Exactly. China's typical tactic has always been to hire away talent from other countries.

The rise of Huawei, ZTE, and even Xiaomi and OnePlus has been partly dependent on those companies hiring talent away from companies like Samsung and LG. It was easy for them to do so since Korea is geographically and culturally more similar to China than other countries. Hence there was less of a risk there and slightly easier transition for these Korean engineers, researchers, and managers corporate culture wise.

Corporate culture, the "way" of doing business, etc... are main reasons why non-Chinese people shy away from working for a Chinese company. So the Chinese had to simply give out very generous offers that people could not refuse. I've noticed that lots of Chinese companies, especially in the up and coming industries like technology, are slowly building a more "attractive" culture.

It's crazy scary how well-engineered the Chinese plan is (and I mean this because the CCP is literally behind all the efforts) - build world-class universities, send their students to the top colleges abroad in the meanwhile, hire away top global talents, compete with the US toe-to-toe in almost every imaginable research fields and industries, attract foreign students, etc...

The rapid growth of their technology, biotech, aerospace, financial, entertainment, and other high value sectors along with the explosion of their research capabilities related to such sectors is absolutely crazy. Crazier thing is they are all directives of the CCP to do so.

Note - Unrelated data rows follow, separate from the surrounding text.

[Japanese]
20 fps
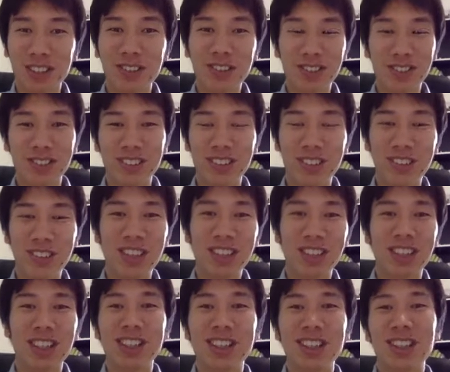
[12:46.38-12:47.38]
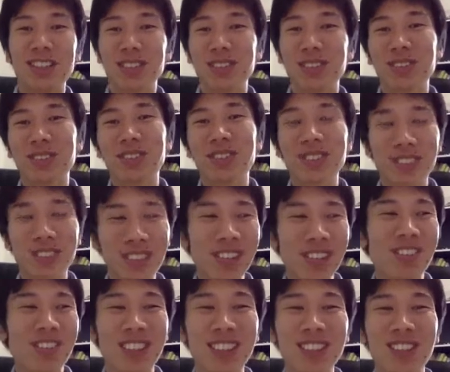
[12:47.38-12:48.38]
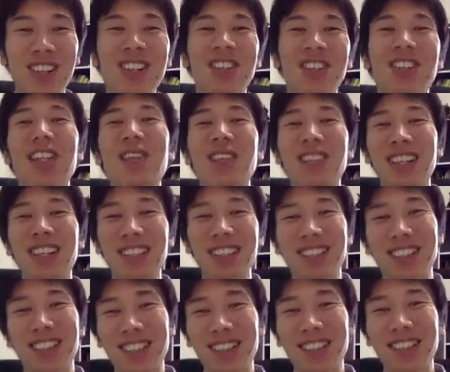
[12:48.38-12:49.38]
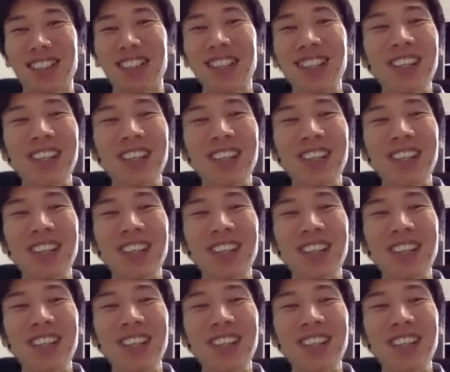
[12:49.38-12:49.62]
の、あの、あれじゃないですけど。そうですね。それはそれでまた価値があって、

How can the US ever compete with that kind of effort if all we're doing is shooting ourselves in the foot and bitching about "Evil billionaires" and "Immigrants taking our jobs"?

 
Crab Chiggins:
I think schools should just ditch the 4-year degree and get straight down to the major classes, but that's just me.

The negatives of course would be even less well rounded individuals. It is already an issue in business that people are really good at one thing - say finance - but lack an ability to write or any critical thinking skills.

The issue isn't college. The issue is the cost of college.